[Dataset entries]
────────

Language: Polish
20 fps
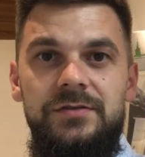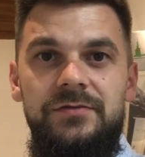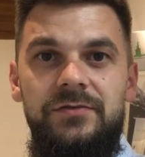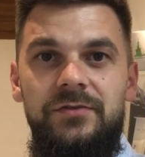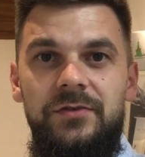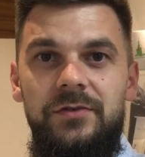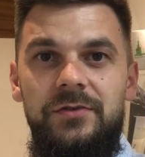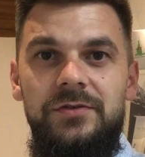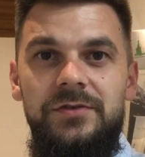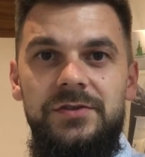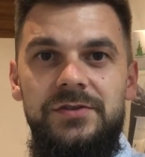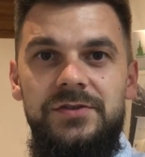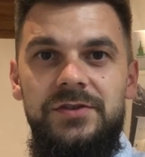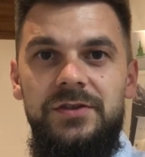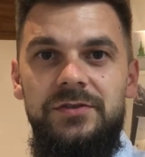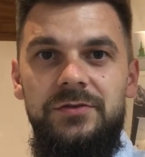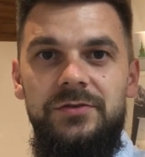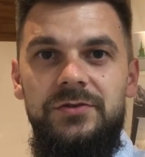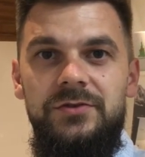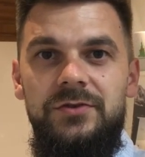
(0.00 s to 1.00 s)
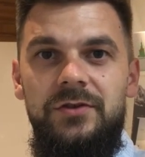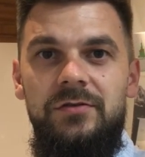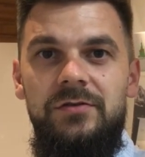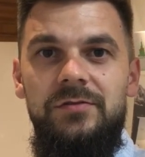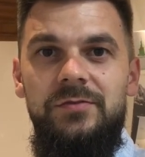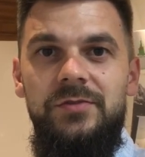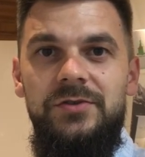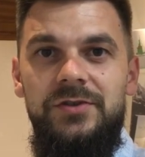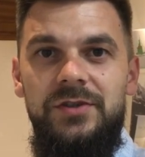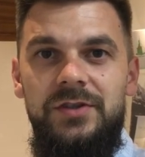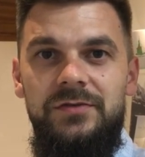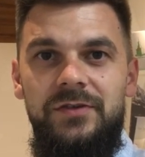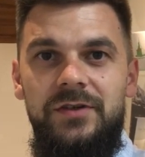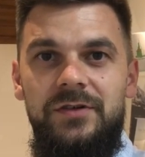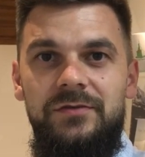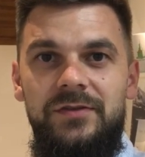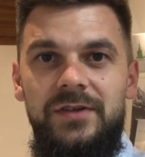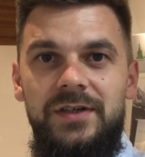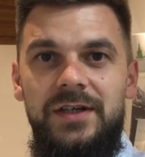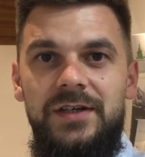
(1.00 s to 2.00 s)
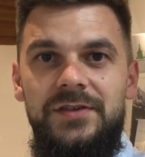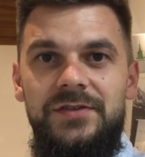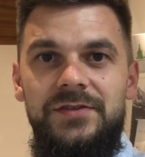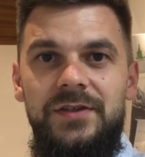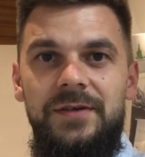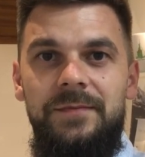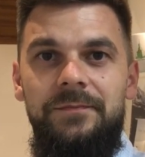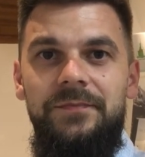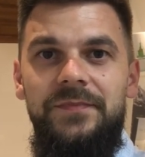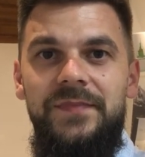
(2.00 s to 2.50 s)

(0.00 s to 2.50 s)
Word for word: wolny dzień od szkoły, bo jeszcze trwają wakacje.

────────

__WHAT THE EXERCISE ASKS__:
Leaving the pictures out, transcribe the entries above exactly as written.

__TASK RESPONSE__:
Language: Polish
20 fps
(0.00 s to 1.00 s)
(1.00 s to 2.00 s)
(2.00 s to 2.50 s)

(0.00 s to 2.50 s)
Word for word: wolny dzień od szkoły, bo jeszcze trwają wakacje.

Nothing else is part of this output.